* AIM OF THE EXERCISE *
Straight copy, no pictures: transcribe each entry as it stands.

[Stored data]
——————
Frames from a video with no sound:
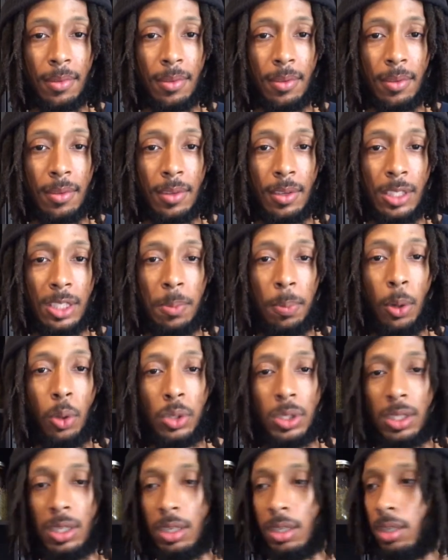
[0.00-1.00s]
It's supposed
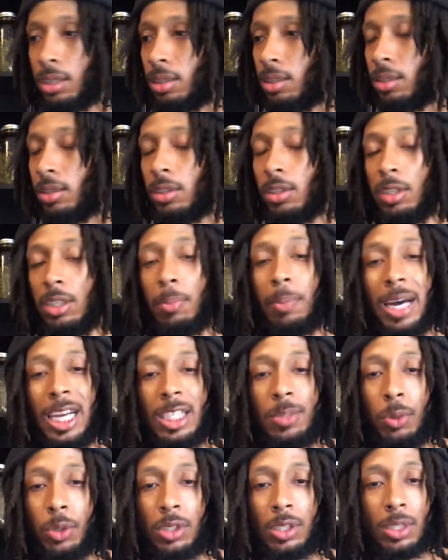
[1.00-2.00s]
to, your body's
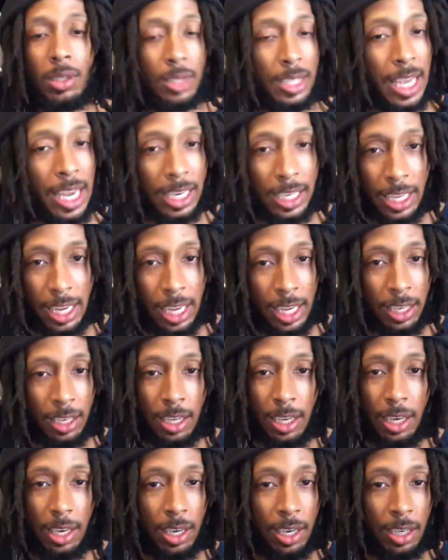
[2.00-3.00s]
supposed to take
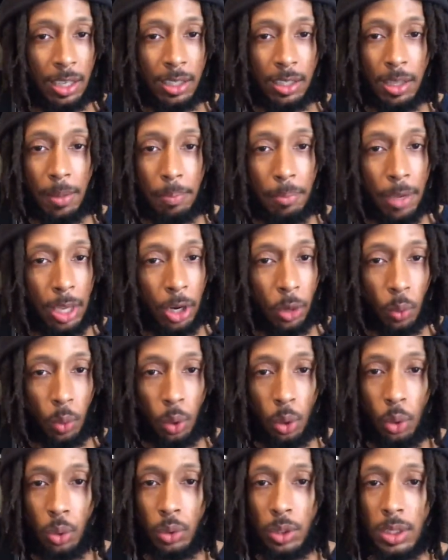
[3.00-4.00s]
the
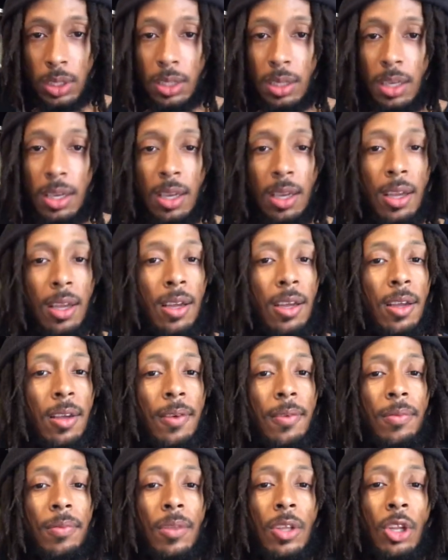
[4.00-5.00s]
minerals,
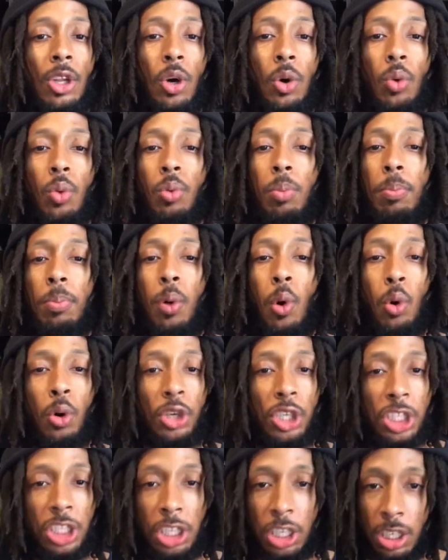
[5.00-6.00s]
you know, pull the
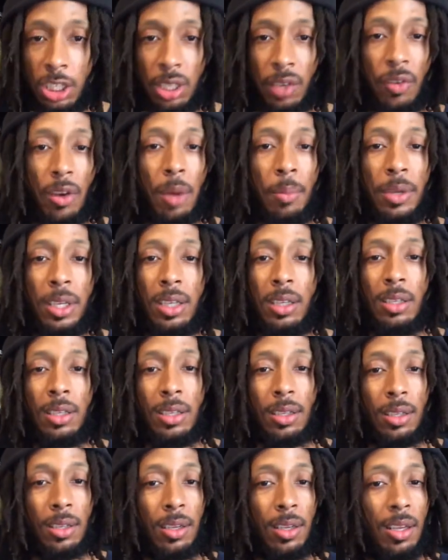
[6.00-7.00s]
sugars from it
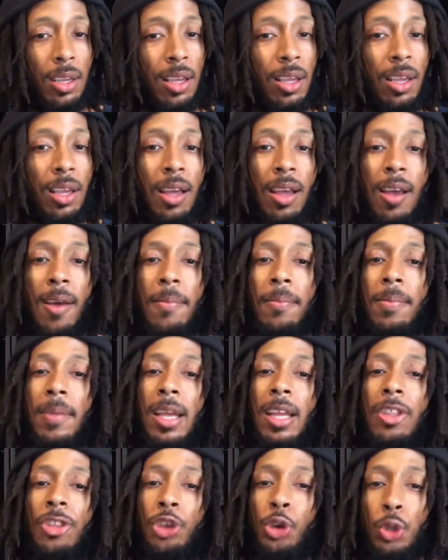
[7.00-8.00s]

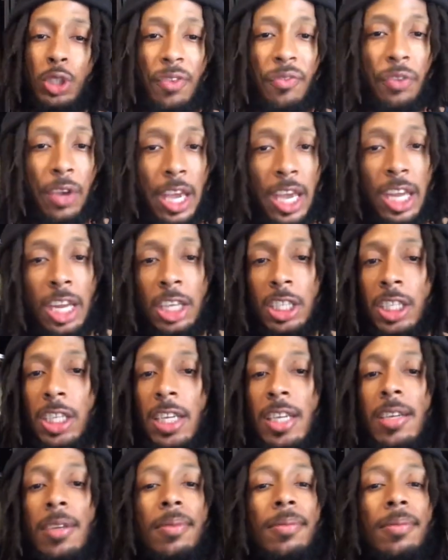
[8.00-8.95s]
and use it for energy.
——————
* SOLUTION FOR THIS EXERCISE *
Frames from a video with no sound:
[0.00-1.00s]
It's supposed
[1.00-2.00s]
to, your body's
[2.00-3.00s]
supposed to take
[3.00-4.00s]
the
[4.00-5.00s]
minerals,
[5.00-6.00s]
you know, pull the
[6.00-7.00s]
sugars from it
[7.00-8.00s]

[8.00-8.95s]
and use it for energy.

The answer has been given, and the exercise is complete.